(Available records Opens)

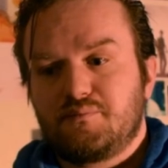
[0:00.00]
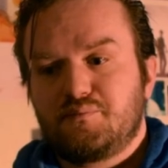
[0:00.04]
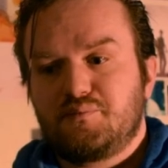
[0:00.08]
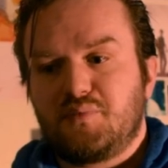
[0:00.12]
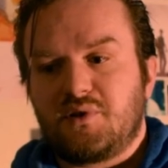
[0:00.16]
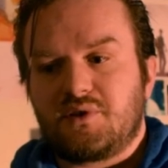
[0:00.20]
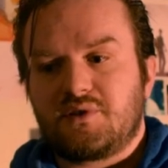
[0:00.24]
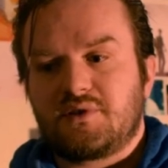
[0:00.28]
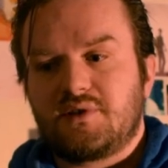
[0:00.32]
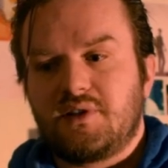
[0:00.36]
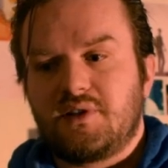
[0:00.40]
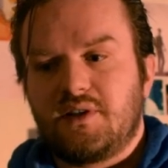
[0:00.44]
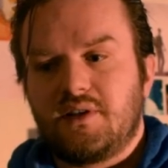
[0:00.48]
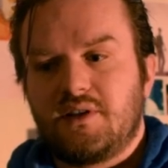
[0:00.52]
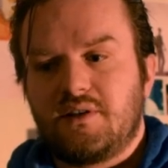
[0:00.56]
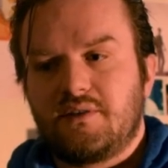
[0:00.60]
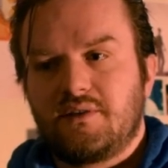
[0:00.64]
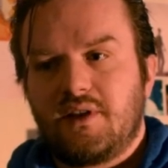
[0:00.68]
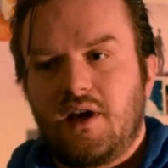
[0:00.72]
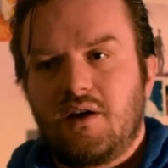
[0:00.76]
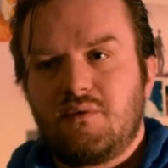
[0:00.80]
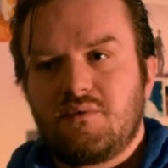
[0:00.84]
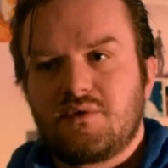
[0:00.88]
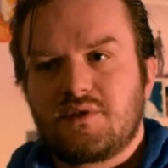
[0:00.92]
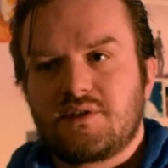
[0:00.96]
But
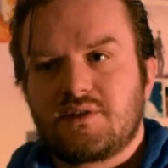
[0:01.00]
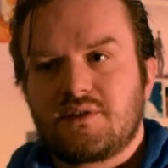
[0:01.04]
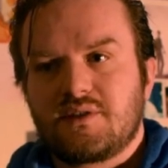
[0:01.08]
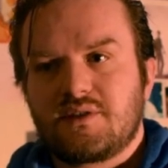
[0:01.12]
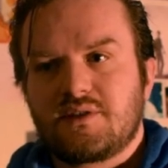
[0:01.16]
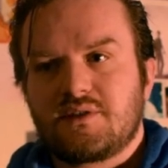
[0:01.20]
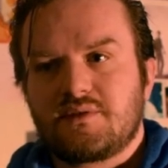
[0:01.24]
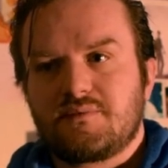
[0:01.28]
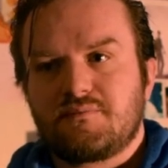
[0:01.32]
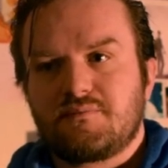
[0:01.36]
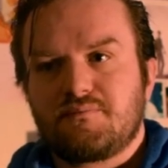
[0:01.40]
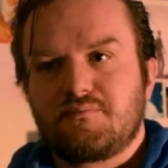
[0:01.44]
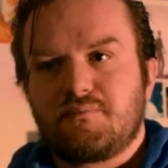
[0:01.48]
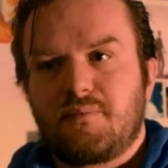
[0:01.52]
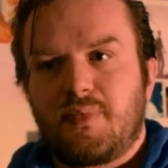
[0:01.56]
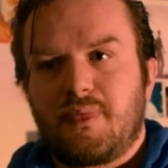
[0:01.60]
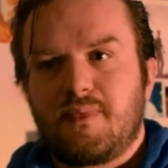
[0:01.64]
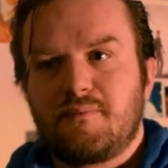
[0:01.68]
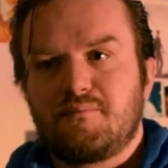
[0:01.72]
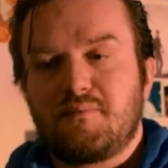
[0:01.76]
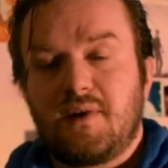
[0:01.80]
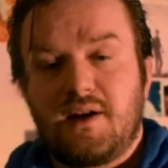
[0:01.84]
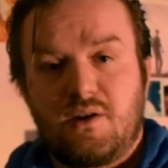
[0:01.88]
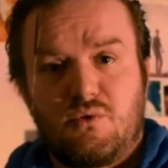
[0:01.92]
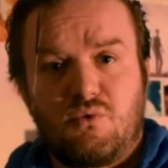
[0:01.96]
that was
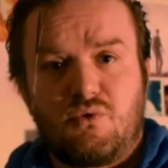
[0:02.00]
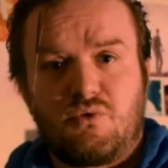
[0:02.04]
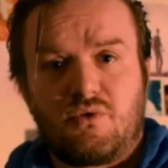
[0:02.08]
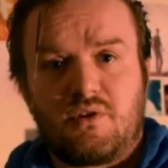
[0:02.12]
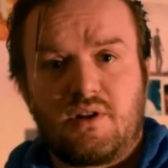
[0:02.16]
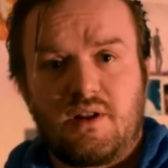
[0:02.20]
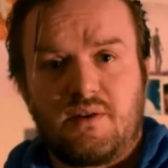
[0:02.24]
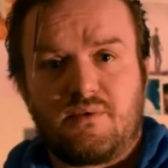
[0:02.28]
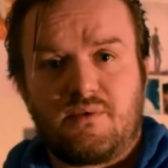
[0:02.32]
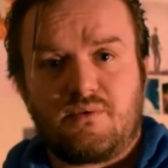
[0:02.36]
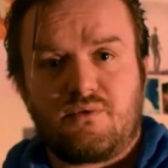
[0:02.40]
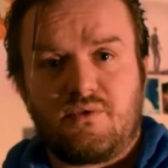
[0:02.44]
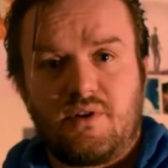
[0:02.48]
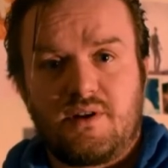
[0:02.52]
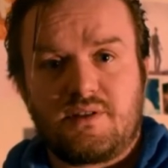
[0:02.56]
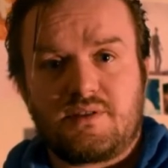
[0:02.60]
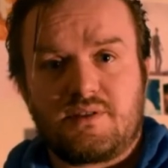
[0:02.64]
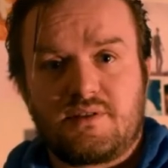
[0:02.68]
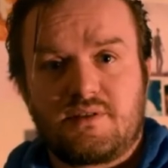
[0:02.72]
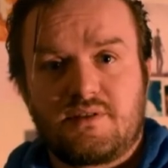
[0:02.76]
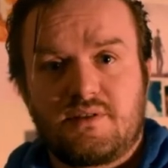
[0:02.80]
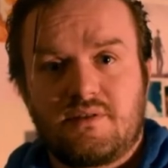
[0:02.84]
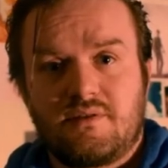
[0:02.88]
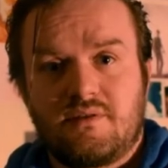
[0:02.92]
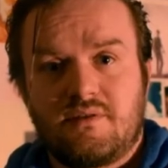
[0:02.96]
my quarter life
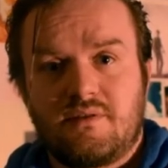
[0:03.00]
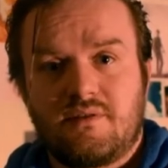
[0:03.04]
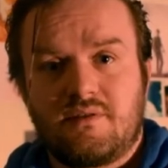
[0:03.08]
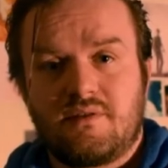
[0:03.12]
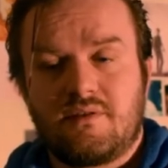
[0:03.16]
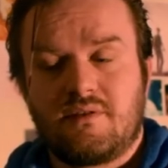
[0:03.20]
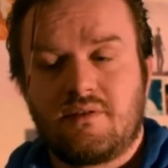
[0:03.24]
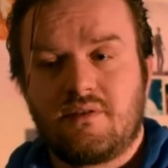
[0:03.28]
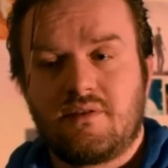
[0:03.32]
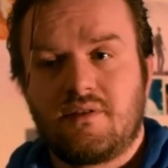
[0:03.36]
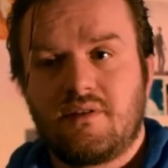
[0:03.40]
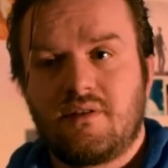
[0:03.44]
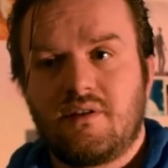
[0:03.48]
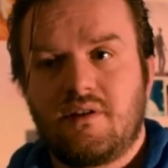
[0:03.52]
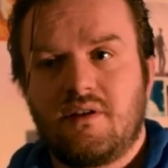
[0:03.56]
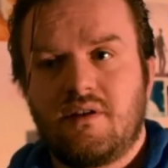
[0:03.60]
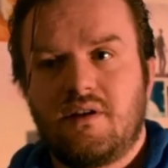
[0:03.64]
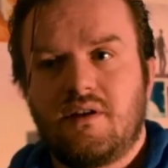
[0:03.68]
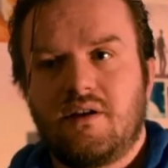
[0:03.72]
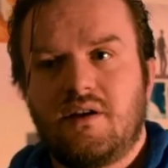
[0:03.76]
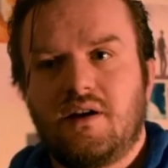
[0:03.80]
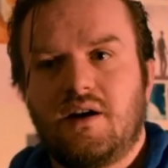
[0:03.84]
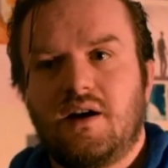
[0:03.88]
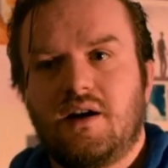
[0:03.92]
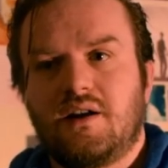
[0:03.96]
crisis.
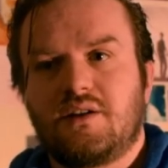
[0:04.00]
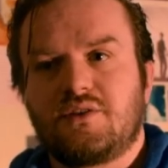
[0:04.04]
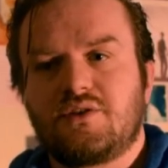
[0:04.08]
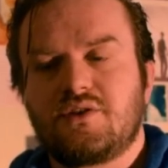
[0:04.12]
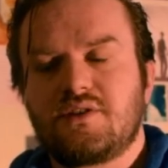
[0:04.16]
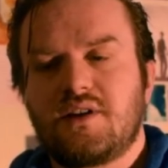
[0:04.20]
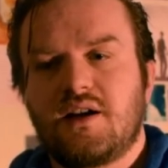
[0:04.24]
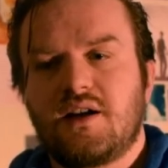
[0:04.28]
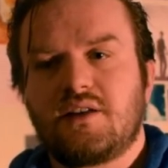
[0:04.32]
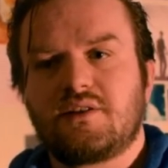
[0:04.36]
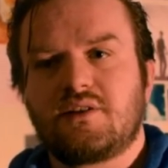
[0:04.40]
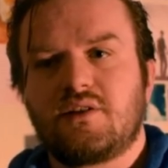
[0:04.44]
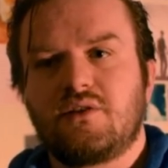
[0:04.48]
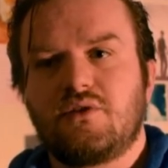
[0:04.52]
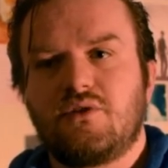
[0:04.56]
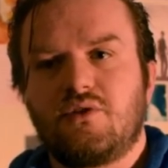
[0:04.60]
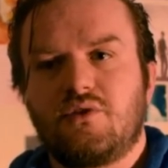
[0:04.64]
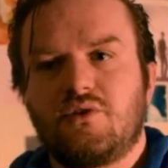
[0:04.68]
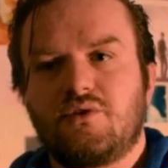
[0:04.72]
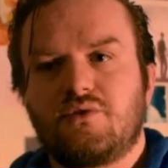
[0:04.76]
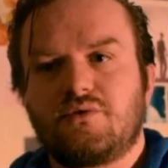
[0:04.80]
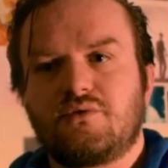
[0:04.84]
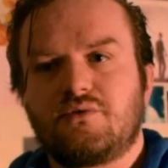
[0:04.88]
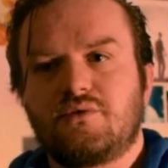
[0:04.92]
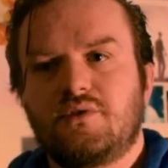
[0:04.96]
And I just had to
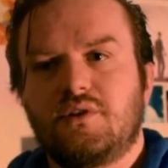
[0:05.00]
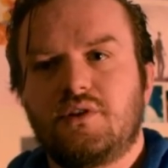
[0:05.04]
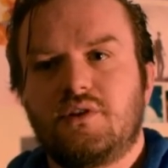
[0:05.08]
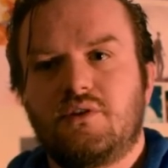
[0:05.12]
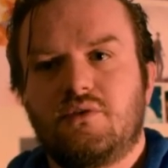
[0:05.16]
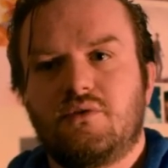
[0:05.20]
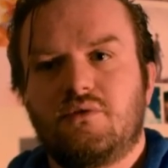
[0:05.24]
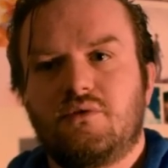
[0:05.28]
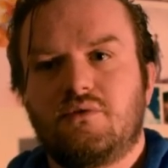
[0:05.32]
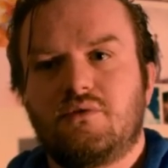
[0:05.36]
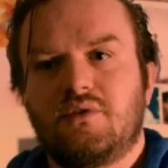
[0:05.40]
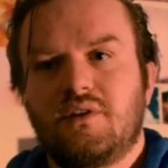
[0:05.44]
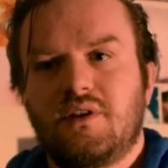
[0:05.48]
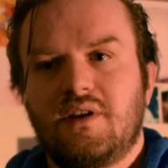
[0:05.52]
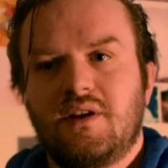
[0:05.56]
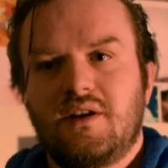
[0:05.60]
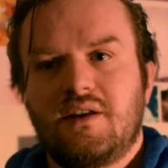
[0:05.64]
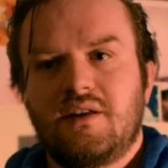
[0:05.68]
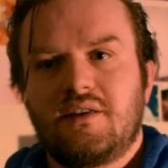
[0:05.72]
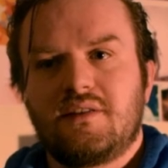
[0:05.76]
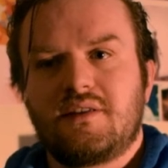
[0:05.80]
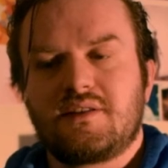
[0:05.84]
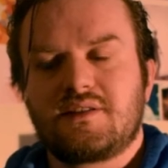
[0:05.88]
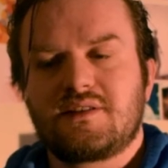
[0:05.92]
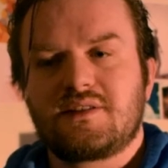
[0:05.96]
learn, you know,
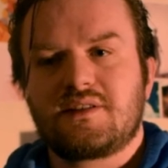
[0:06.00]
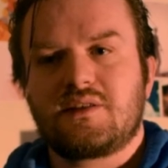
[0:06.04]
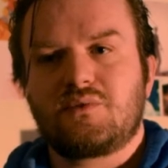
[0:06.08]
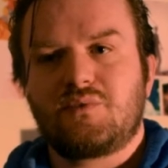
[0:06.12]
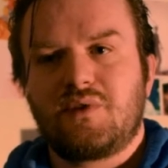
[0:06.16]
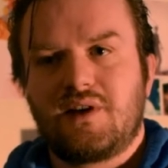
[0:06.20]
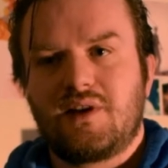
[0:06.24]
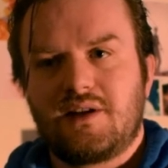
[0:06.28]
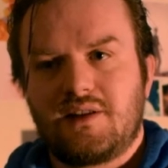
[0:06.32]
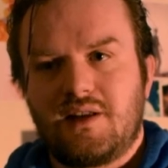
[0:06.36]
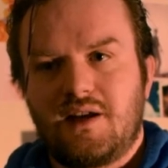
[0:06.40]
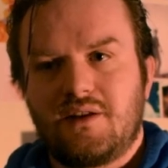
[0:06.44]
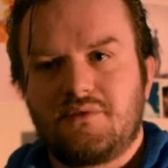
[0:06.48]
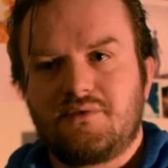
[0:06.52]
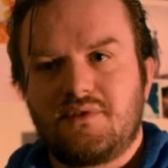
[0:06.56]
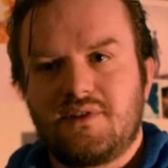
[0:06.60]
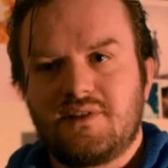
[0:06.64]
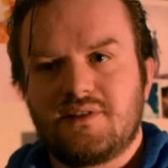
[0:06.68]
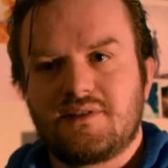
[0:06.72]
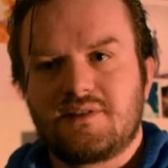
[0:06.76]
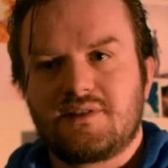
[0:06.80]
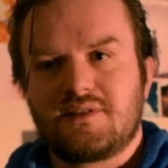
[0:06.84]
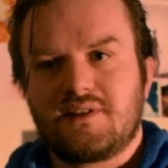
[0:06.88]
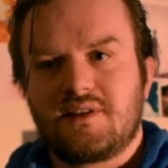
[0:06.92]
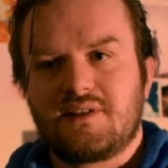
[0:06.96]
this is the way life
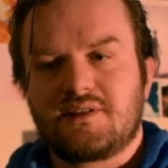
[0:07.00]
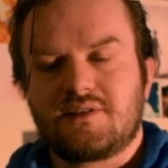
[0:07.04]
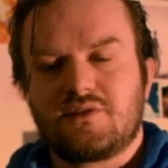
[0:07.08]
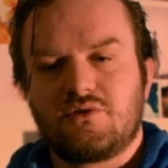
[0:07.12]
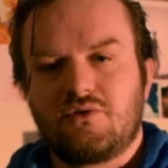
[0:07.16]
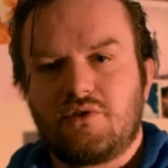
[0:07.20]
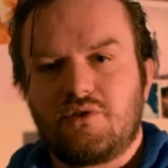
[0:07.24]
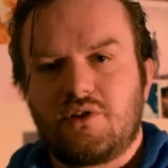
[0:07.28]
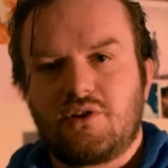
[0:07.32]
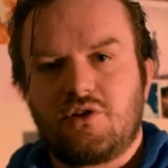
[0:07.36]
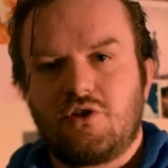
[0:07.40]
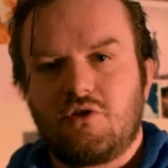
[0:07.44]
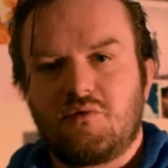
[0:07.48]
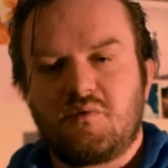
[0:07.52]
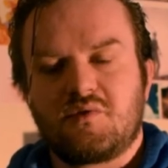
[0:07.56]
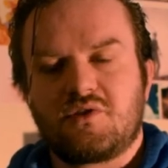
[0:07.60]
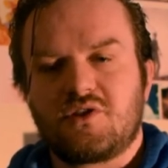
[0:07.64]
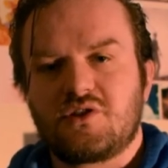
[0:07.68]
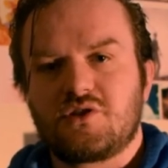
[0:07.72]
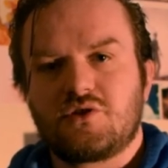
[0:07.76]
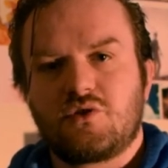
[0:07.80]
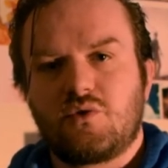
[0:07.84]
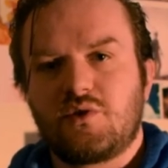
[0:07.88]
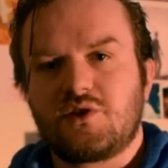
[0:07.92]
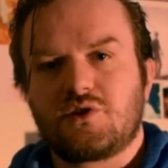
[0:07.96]
is. It's a learning curve. It
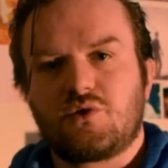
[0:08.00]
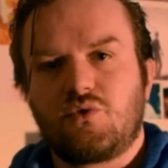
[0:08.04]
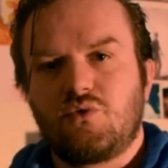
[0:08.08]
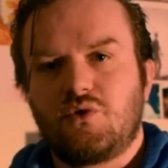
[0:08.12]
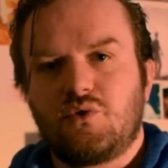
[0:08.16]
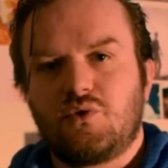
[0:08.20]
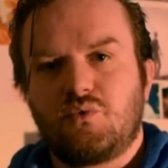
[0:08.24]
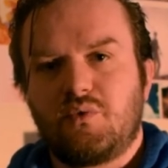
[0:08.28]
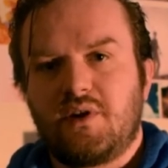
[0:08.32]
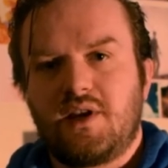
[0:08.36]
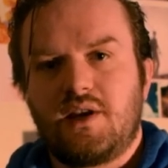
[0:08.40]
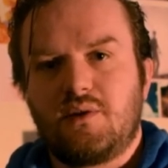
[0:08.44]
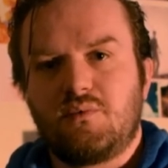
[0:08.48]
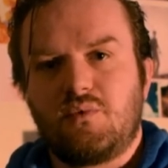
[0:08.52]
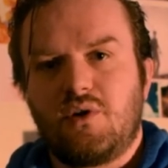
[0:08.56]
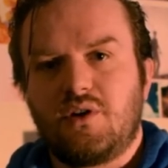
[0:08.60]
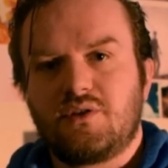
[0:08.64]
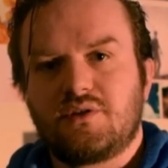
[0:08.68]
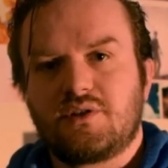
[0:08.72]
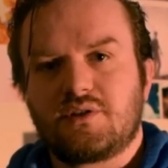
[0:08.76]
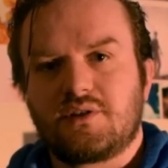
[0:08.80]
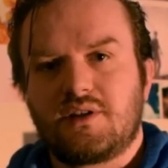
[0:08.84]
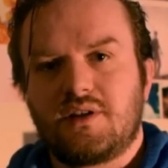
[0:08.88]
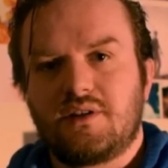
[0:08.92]
doesn't always go the way you want it.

(Available records Closes)

## To do
Exclude every picture and copy the remaining data exactly.

## Written response
[0:00.00]
[0:00.04]
[0:00.08]
[0:00.12]
[0:00.16]
[0:00.20]
[0:00.24]
[0:00.28]
[0:00.32]
[0:00.36]
[0:00.40]
[0:00.44]
[0:00.48]
[0:00.52]
[0:00.56]
[0:00.60]
[0:00.64]
[0:00.68]
[0:00.72]
[0:00.76]
[0:00.80]
[0:00.84]
[0:00.88]
[0:00.92]
[0:00.96]
But
[0:01.00]
[0:01.04]
[0:01.08]
[0:01.12]
[0:01.16]
[0:01.20]
[0:01.24]
[0:01.28]
[0:01.32]
[0:01.36]
[0:01.40]
[0:01.44]
[0:01.48]
[0:01.52]
[0:01.56]
[0:01.60]
[0:01.64]
[0:01.68]
[0:01.72]
[0:01.76]
[0:01.80]
[0:01.84]
[0:01.88]
[0:01.92]
[0:01.96]
that was
[0:02.00]
[0:02.04]
[0:02.08]
[0:02.12]
[0:02.16]
[0:02.20]
[0:02.24]
[0:02.28]
[0:02.32]
[0:02.36]
[0:02.40]
[0:02.44]
[0:02.48]
[0:02.52]
[0:02.56]
[0:02.60]
[0:02.64]
[0:02.68]
[0:02.72]
[0:02.76]
[0:02.80]
[0:02.84]
[0:02.88]
[0:02.92]
[0:02.96]
my quarter life
[0:03.00]
[0:03.04]
[0:03.08]
[0:03.12]
[0:03.16]
[0:03.20]
[0:03.24]
[0:03.28]
[0:03.32]
[0:03.36]
[0:03.40]
[0:03.44]
[0:03.48]
[0:03.52]
[0:03.56]
[0:03.60]
[0:03.64]
[0:03.68]
[0:03.72]
[0:03.76]
[0:03.80]
[0:03.84]
[0:03.88]
[0:03.92]
[0:03.96]
crisis.
[0:04.00]
[0:04.04]
[0:04.08]
[0:04.12]
[0:04.16]
[0:04.20]
[0:04.24]
[0:04.28]
[0:04.32]
[0:04.36]
[0:04.40]
[0:04.44]
[0:04.48]
[0:04.52]
[0:04.56]
[0:04.60]
[0:04.64]
[0:04.68]
[0:04.72]
[0:04.76]
[0:04.80]
[0:04.84]
[0:04.88]
[0:04.92]
[0:04.96]
And I just had to
[0:05.00]
[0:05.04]
[0:05.08]
[0:05.12]
[0:05.16]
[0:05.20]
[0:05.24]
[0:05.28]
[0:05.32]
[0:05.36]
[0:05.40]
[0:05.44]
[0:05.48]
[0:05.52]
[0:05.56]
[0:05.60]
[0:05.64]
[0:05.68]
[0:05.72]
[0:05.76]
[0:05.80]
[0:05.84]
[0:05.88]
[0:05.92]
[0:05.96]
learn, you know,
[0:06.00]
[0:06.04]
[0:06.08]
[0:06.12]
[0:06.16]
[0:06.20]
[0:06.24]
[0:06.28]
[0:06.32]
[0:06.36]
[0:06.40]
[0:06.44]
[0:06.48]
[0:06.52]
[0:06.56]
[0:06.60]
[0:06.64]
[0:06.68]
[0:06.72]
[0:06.76]
[0:06.80]
[0:06.84]
[0:06.88]
[0:06.92]
[0:06.96]
this is the way life
[0:07.00]
[0:07.04]
[0:07.08]
[0:07.12]
[0:07.16]
[0:07.20]
[0:07.24]
[0:07.28]
[0:07.32]
[0:07.36]
[0:07.40]
[0:07.44]
[0:07.48]
[0:07.52]
[0:07.56]
[0:07.60]
[0:07.64]
[0:07.68]
[0:07.72]
[0:07.76]
[0:07.80]
[0:07.84]
[0:07.88]
[0:07.92]
[0:07.96]
is. It's a learning curve. It
[0:08.00]
[0:08.04]
[0:08.08]
[0:08.12]
[0:08.16]
[0:08.20]
[0:08.24]
[0:08.28]
[0:08.32]
[0:08.36]
[0:08.40]
[0:08.44]
[0:08.48]
[0:08.52]
[0:08.56]
[0:08.60]
[0:08.64]
[0:08.68]
[0:08.72]
[0:08.76]
[0:08.80]
[0:08.84]
[0:08.88]
[0:08.92]
doesn't always go the way you want it.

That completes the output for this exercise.